Required work = Pictures must not be copied, but every entry must be reproduced exactly.

The input Block Start

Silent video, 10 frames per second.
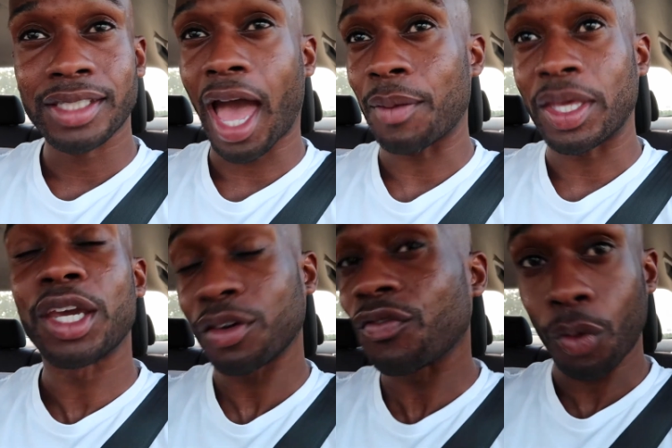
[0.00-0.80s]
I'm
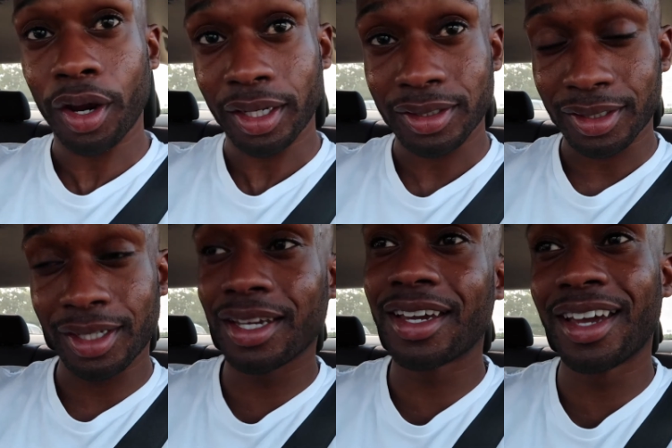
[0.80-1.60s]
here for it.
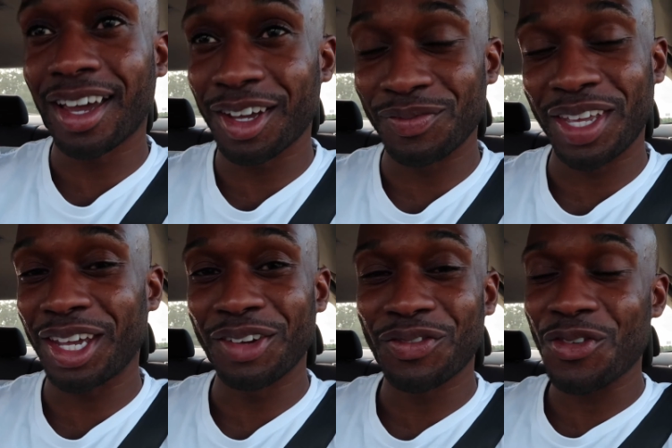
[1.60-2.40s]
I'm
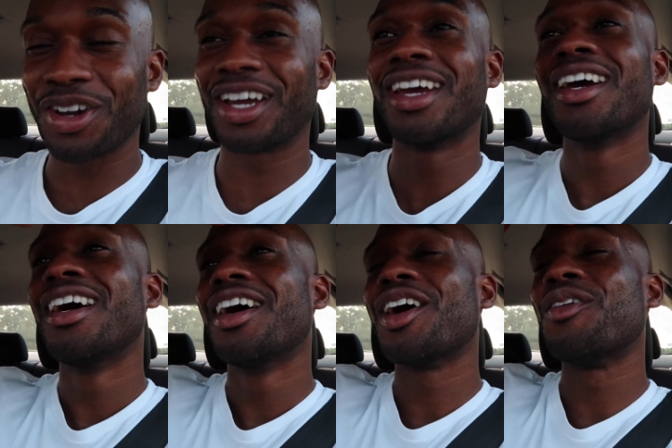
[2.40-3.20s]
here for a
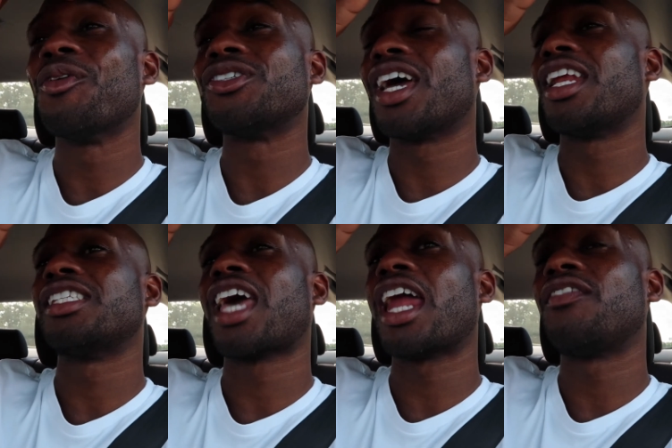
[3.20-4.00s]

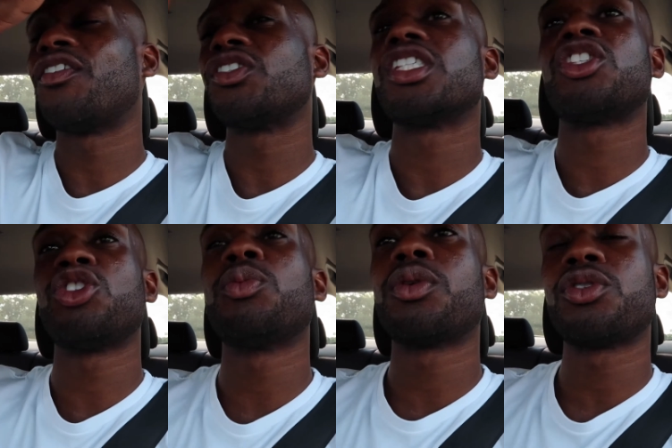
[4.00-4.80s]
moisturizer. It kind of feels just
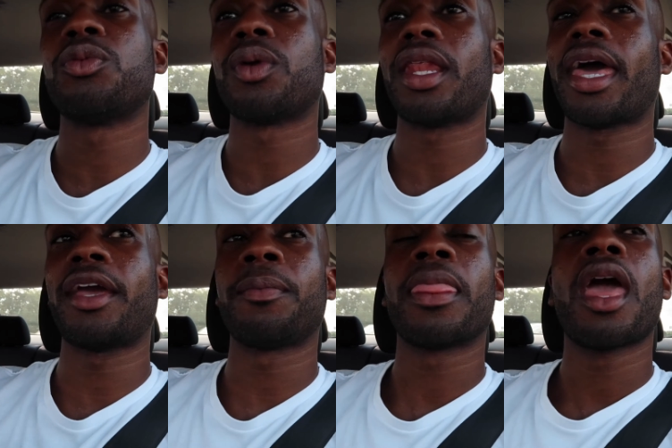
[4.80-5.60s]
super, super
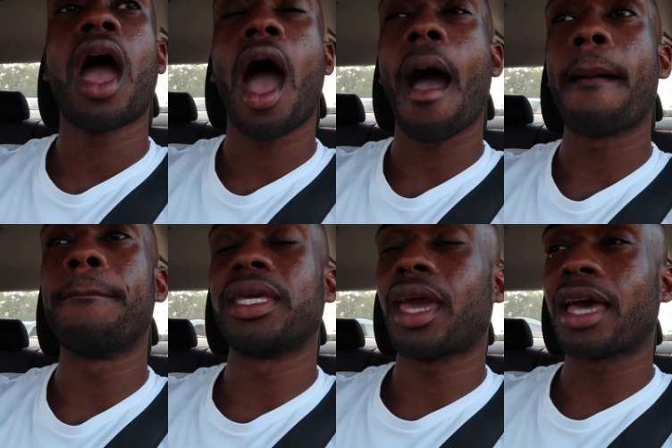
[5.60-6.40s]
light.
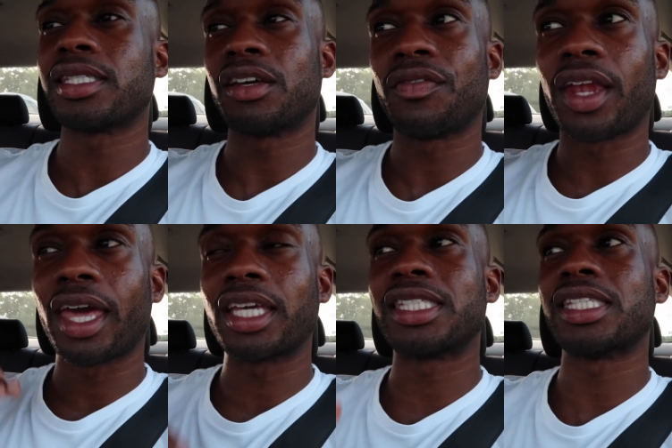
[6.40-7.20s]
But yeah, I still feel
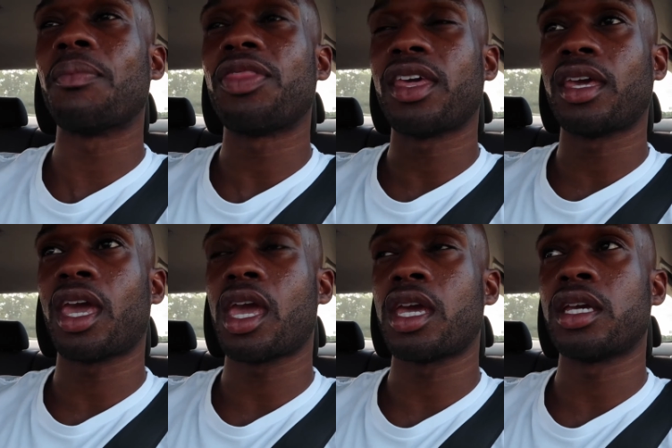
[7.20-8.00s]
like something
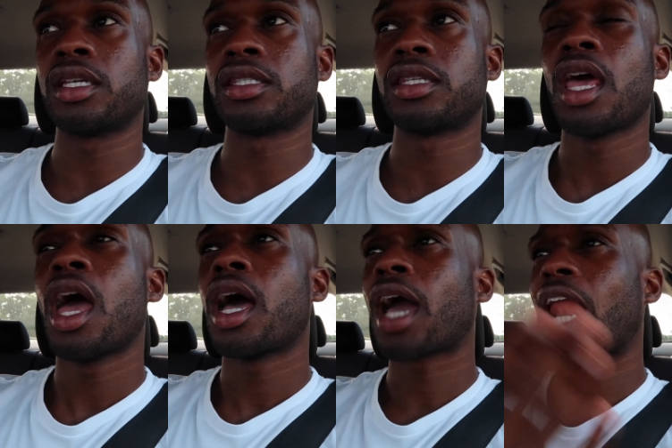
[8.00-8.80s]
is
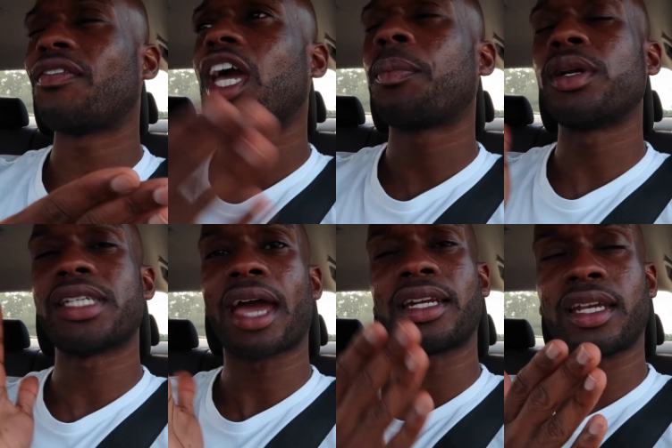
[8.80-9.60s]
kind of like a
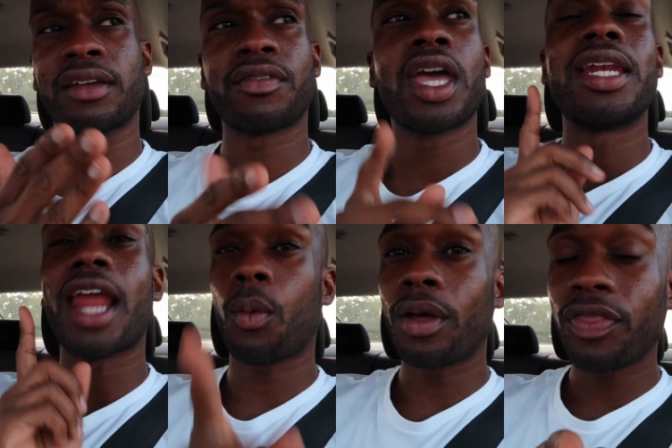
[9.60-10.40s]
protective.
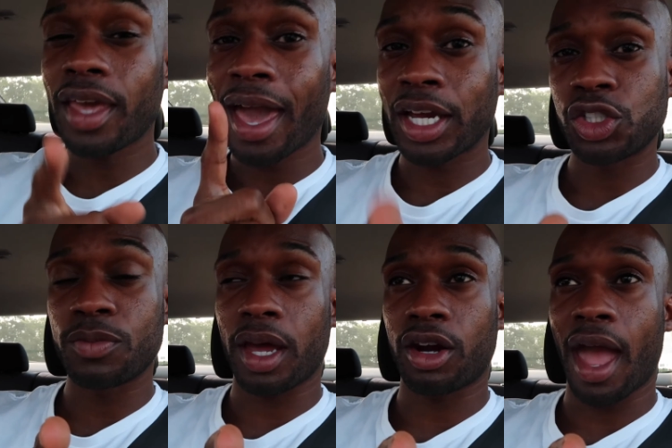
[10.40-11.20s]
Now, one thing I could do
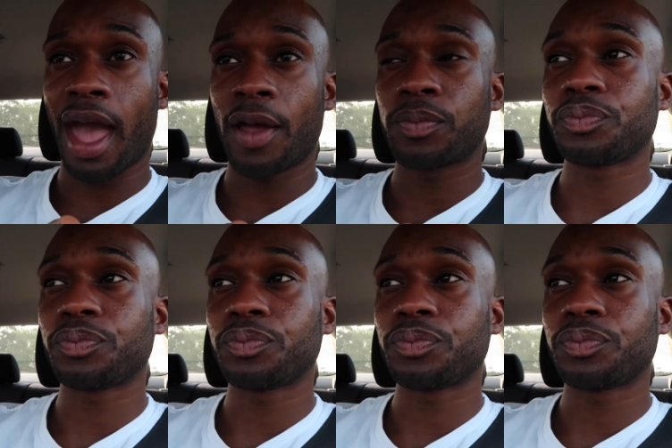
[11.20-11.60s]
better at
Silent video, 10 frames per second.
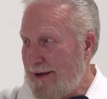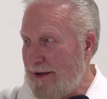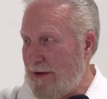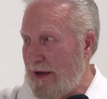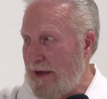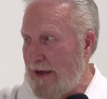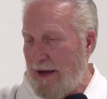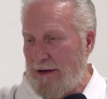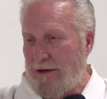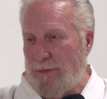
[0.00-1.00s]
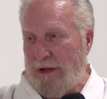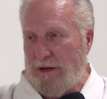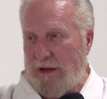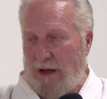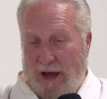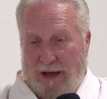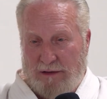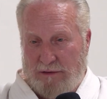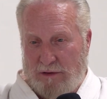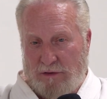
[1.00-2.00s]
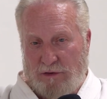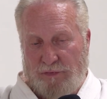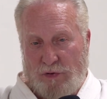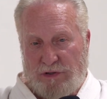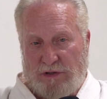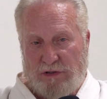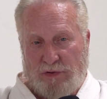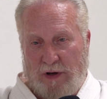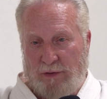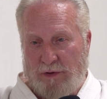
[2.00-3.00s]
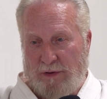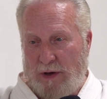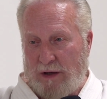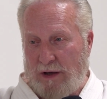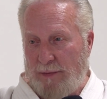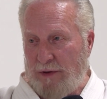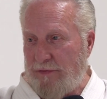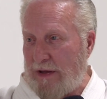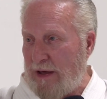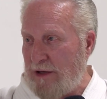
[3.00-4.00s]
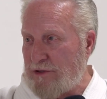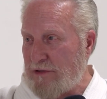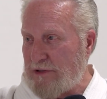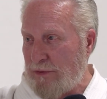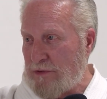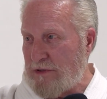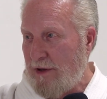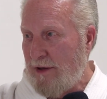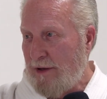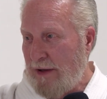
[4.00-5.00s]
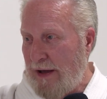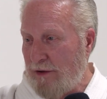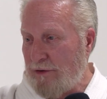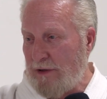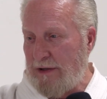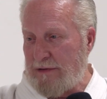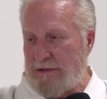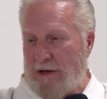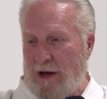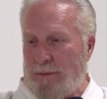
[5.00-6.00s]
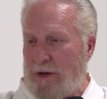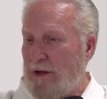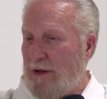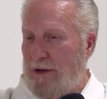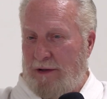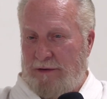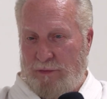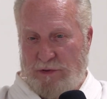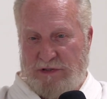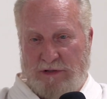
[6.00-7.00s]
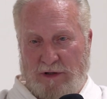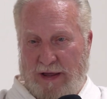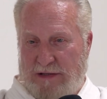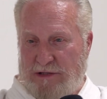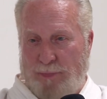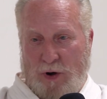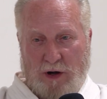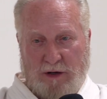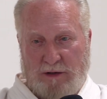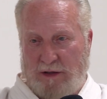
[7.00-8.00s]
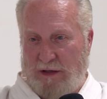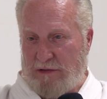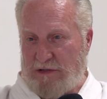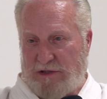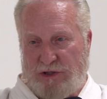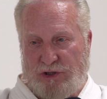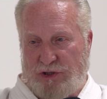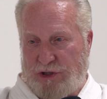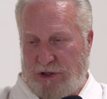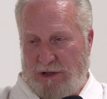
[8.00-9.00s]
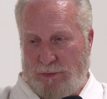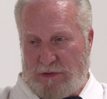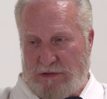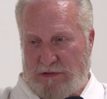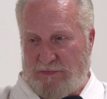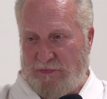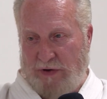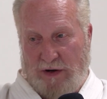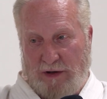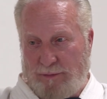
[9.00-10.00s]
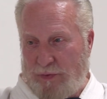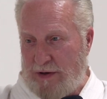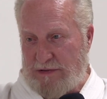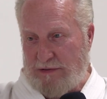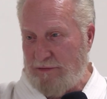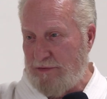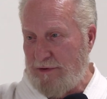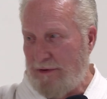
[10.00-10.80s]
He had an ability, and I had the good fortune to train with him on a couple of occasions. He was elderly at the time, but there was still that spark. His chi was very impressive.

The input Block End

Exercise response =
Silent video, 10 frames per second.
[0.00-0.80s]
I'm
[0.80-1.60s]
here for it.
[1.60-2.40s]
I'm
[2.40-3.20s]
here for a
[3.20-4.00s]

[4.00-4.80s]
moisturizer. It kind of feels just
[4.80-5.60s]
super, super
[5.60-6.40s]
light.
[6.40-7.20s]
But yeah, I still feel
[7.20-8.00s]
like something
[8.00-8.80s]
is
[8.80-9.60s]
kind of like a
[9.60-10.40s]
protective.
[10.40-11.20s]
Now, one thing I could do
[11.20-11.60s]
better at
Silent video, 10 frames per second.
[0.00-1.00s]
[1.00-2.00s]
[2.00-3.00s]
[3.00-4.00s]
[4.00-5.00s]
[5.00-6.00s]
[6.00-7.00s]
[7.00-8.00s]
[8.00-9.00s]
[9.00-10.00s]
[10.00-10.80s]
He had an ability, and I had the good fortune to train with him on a couple of occasions. He was elderly at the time, but there was still that spark. His chi was very impressive.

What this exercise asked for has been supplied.